### The problem
The required output is the stretch from the line containing "[5:06.47-5:07.54]" through the line containing "[00:19:18.44 to 00:19:19.44]" in the records below, unaltered and with no pictures.

-------- Data provided

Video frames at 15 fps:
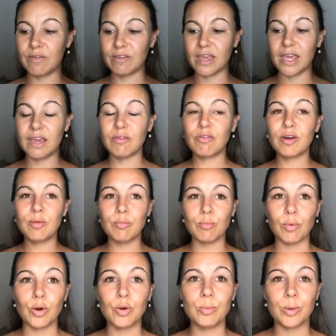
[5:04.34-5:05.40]
every
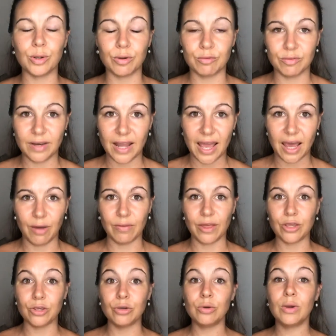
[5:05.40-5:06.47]
moment of now that
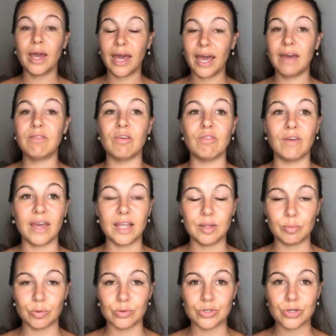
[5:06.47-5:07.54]
you have
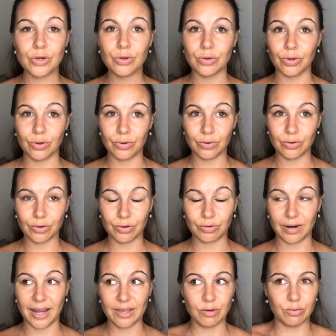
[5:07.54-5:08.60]
available to you, all
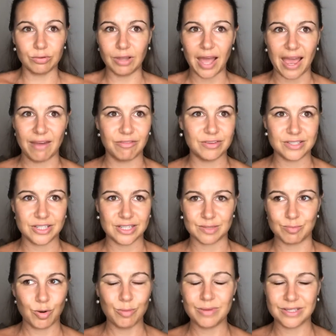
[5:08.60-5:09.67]
right, your life is just
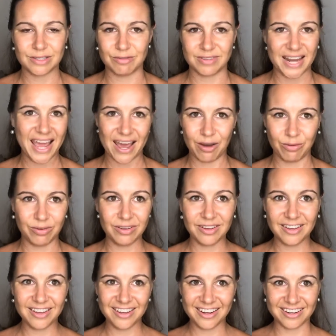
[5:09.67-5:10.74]
moments of now,
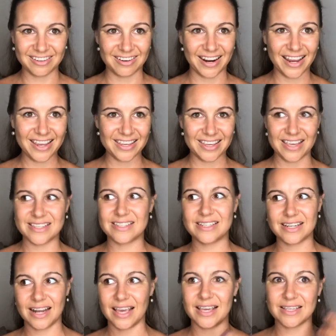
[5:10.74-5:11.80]
all right?
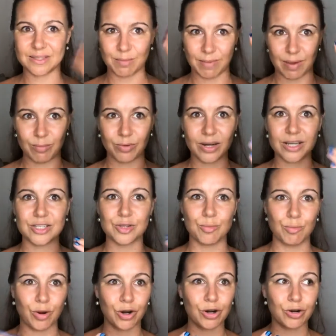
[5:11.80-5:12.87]
Yesterday is a memory,
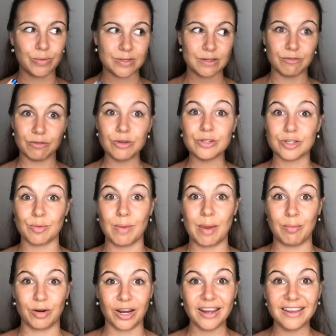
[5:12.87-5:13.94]
tomorrow is a future
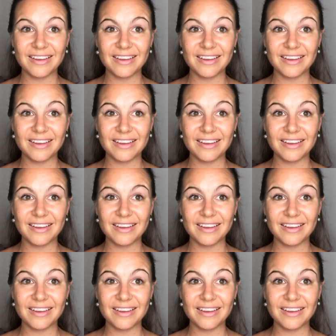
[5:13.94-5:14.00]
memory,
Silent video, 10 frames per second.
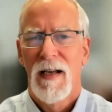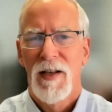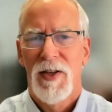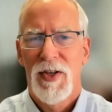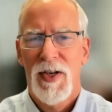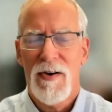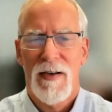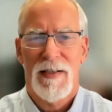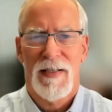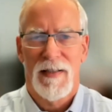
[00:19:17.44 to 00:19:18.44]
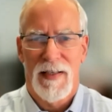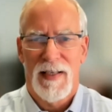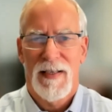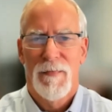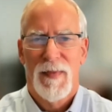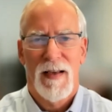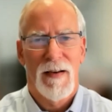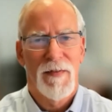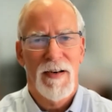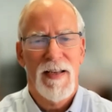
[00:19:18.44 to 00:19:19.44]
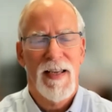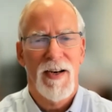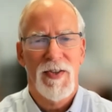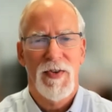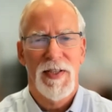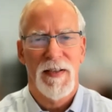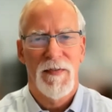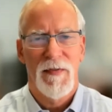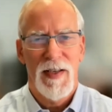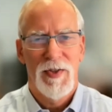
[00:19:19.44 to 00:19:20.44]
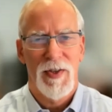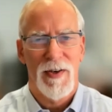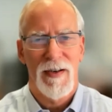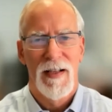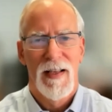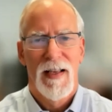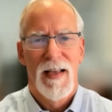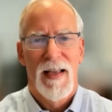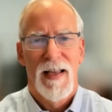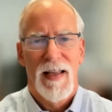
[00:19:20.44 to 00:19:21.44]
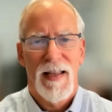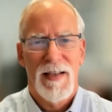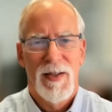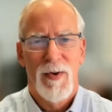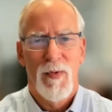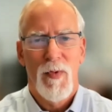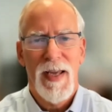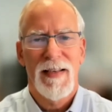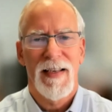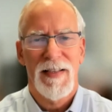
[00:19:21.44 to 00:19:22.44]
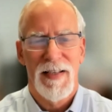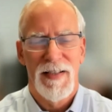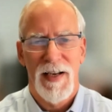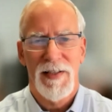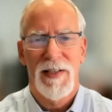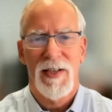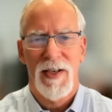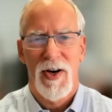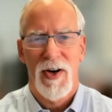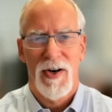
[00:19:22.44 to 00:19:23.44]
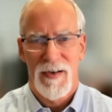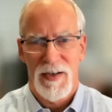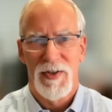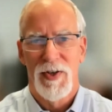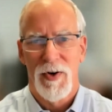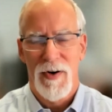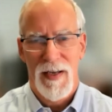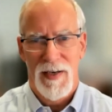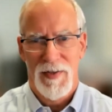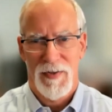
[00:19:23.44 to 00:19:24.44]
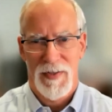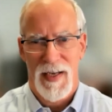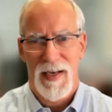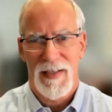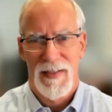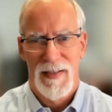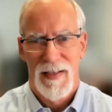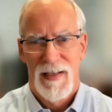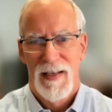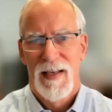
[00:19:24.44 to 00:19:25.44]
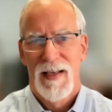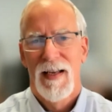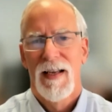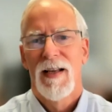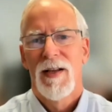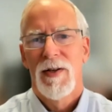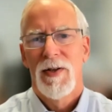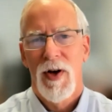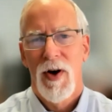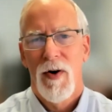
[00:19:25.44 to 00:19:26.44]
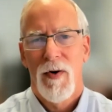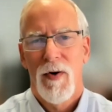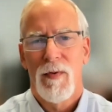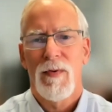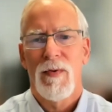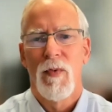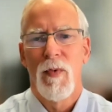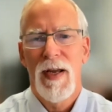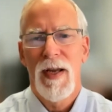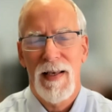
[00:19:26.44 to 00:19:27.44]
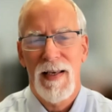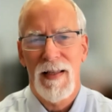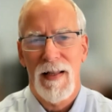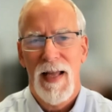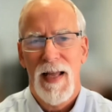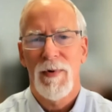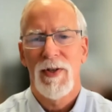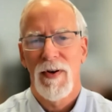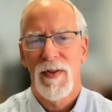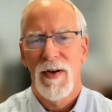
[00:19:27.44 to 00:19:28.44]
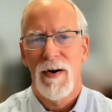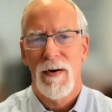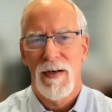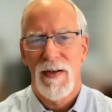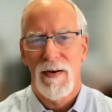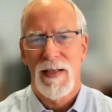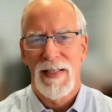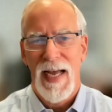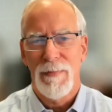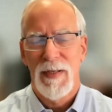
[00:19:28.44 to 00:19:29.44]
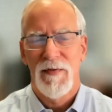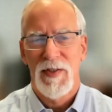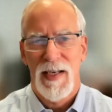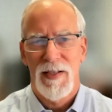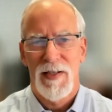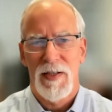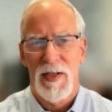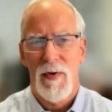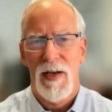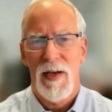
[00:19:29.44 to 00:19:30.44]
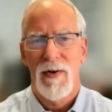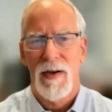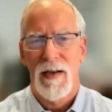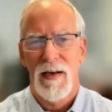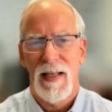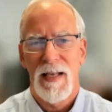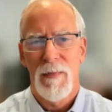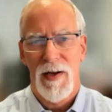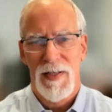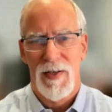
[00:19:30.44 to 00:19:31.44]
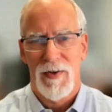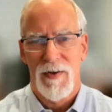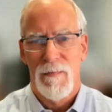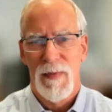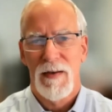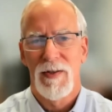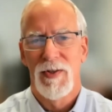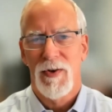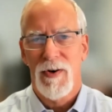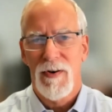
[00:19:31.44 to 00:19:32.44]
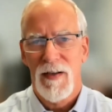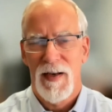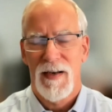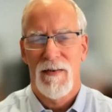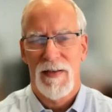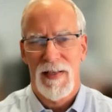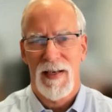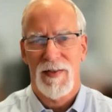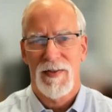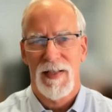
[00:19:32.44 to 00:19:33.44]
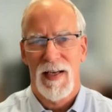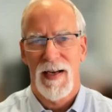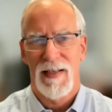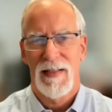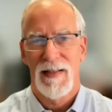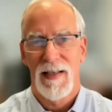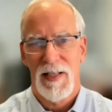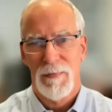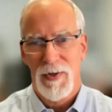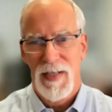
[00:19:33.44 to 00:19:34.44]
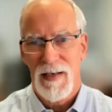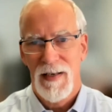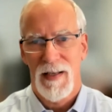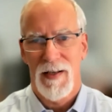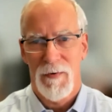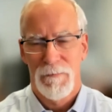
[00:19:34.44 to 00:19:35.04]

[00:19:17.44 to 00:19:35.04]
Curiously, a very characteristic feature is the weakness doesn't occur during exercise. So we think in the laboratory there are, there are adaptive changes going on in muscle during vigorous exercise that is protecting you.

----------------

### Response
[5:06.47-5:07.54]
you have
[5:07.54-5:08.60]
available to you, all
[5:08.60-5:09.67]
right, your life is just
[5:09.67-5:10.74]
moments of now,
[5:10.74-5:11.80]
all right?
[5:11.80-5:12.87]
Yesterday is a memory,
[5:12.87-5:13.94]
tomorrow is a future
[5:13.94-5:14.00]
memory,
Silent video, 10 frames per second.
[00:19:17.44 to 00:19:18.44]
[00:19:18.44 to 00:19:19.44]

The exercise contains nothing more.